Laïd Sammari : En raison de ces événements exceptionnels, ne pourrait-on pas anticiper des libérations qui doivent intervenir dans le cadre du décret de grâce présidentielle pris la semaine dernière ?
Elisabeth Guigou : Non, car en matière pénitentiaire, je crois qu'il faut respecter les règles posées par la loi.
Laïd Sammari : Quel est le bilan des dégâts dans les établissements de justice ?
Elisabeth Guigou : Beaucoup de tribunaux ont été touchés. Environ 70 établissements ont souffert dont les juridictions du Limousin ou le tribunal de Rochefort, par exemple, qui a dû être fermé.
Laïd Sammari : Comment expliquez-vous que l'on ait peu parlé, jusqu'à aujourd'hui, des dégâts occasionnés aux tribunaux et aux prisons ?
Elisabeth Guigou : D'une façon générale, et je le déplore, on parle moins de ce qui se passe dans les prisons qu'ailleurs. Ensuite, c'est vrai que l'attention a déjà été attirée par la marée noire puis par les gens qui ont été brutalement affectés par les intempéries.
Laïd Sammari : Hier, le chef de l'État a souhaité que la France réponde aux conséquences de la tempête par un élan du coeur. Partagez-vous ce souhait qui ne coûte pas cher ?
Elisabeth Guigou : Je n'ai pas d'appréciations ni de commentaires à faire sur ce qu'a dit le Président de la République.
Laïd Sammari : Concernant la marée noire, estimez-vous que le traitement judiciaire apporté est à la hauteur du drame ?
Elisabeth Guigou : Toutes les responsabilités judiciaires seront recherchées. Vous qui êtes un bon connaisseur des affaires de justice, vous savez comme moi que cela prend du temps car il faut évaluer les choses sérieusement. La justice a déjà commencé à travailler sur les responsabilités, tant civiles que pénales. Les parquets concernés m'ont déjà adressé plusieurs rapports et tout sera fait pour que les plaintes des justiciables soient traitées sérieusement et rapidement.

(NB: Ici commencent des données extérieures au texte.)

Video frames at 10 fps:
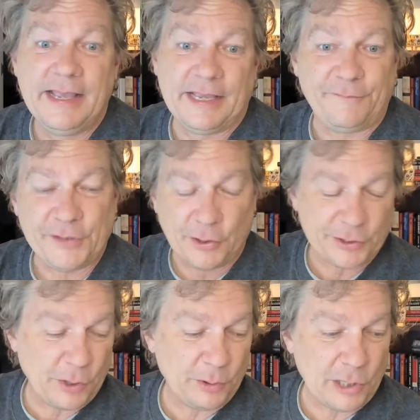If you don't
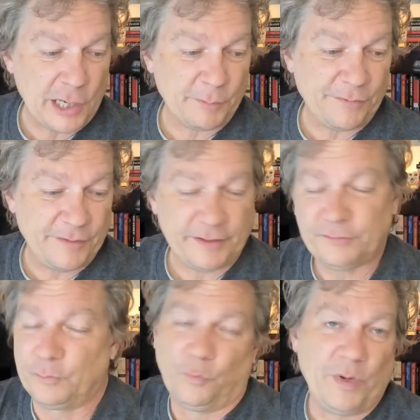go along with
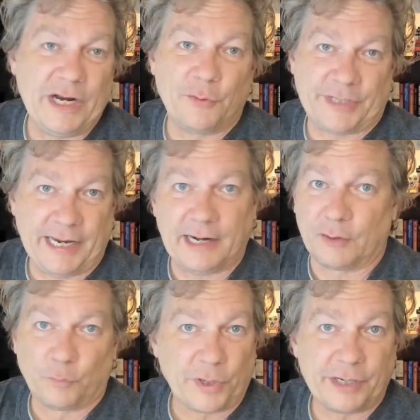this, we don't care.
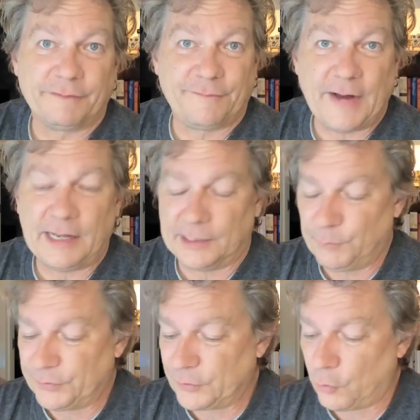We're going to file it
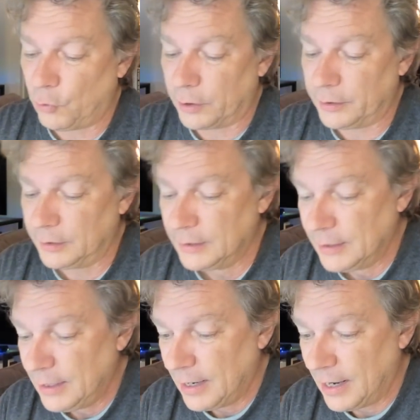with the court
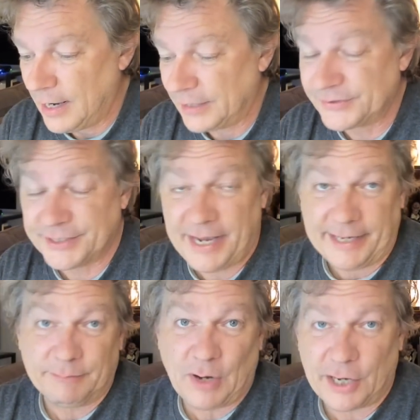uh,
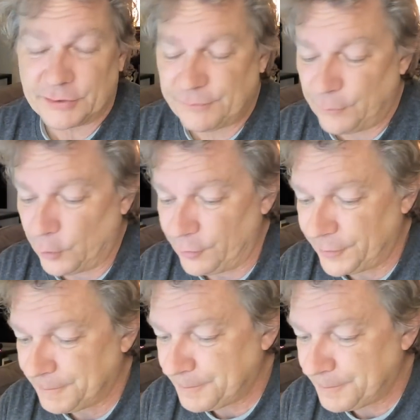today, August 4th.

Laïd Sammari : Seriez-vous favorable à ce que des détenus condamnés pour des petites infractions participent à la lutte contre la marée noire en échange de remises de peines ?
Elisabeth Guigou : Il existe des règles sur le travail des détenus qu'il convient de respecter. Il faudrait d'abord que les détenus soient volontaires et qu'ils soient rémunérés dans le cas où ils fourniraient un travail. En tenant compte de ces règles, je ne suis pas opposée à ce que les détenus participent aux travaux.
Laïd Sammari : Personnellement, comment vivez-vous ces drames ?
Elisabeth Guigou : Comme beaucoup de Français j'ai été choquée par l'ampleur de ces drames et d'abord par le nombre de victimes. Je ressens beaucoup de compassion pour les personnes, qui sans avoir été blessées, sont aujourd'hui sans électricité, sans chauffage et les pieds dans l'eau dans des maisons inondées. Ce sont des conditions terribles de vie quotidienne surtout dans des périodes de fêtes où l'on aimerait que tout le monde puisse se réjouir. Il faut que les responsables publics manifestent leur sollicitude et montrent qu'ils prennent leur part. C'est très réconfortant de voir la mobilisation de tous et la solidarité dont les gens peuvent faire preuve spontanément avec beaucoup de coeur vis-à-vis de ceux qui sont dans la détresse. Cela montre que l'on n'est pas dans une société aussi égoïste que ça.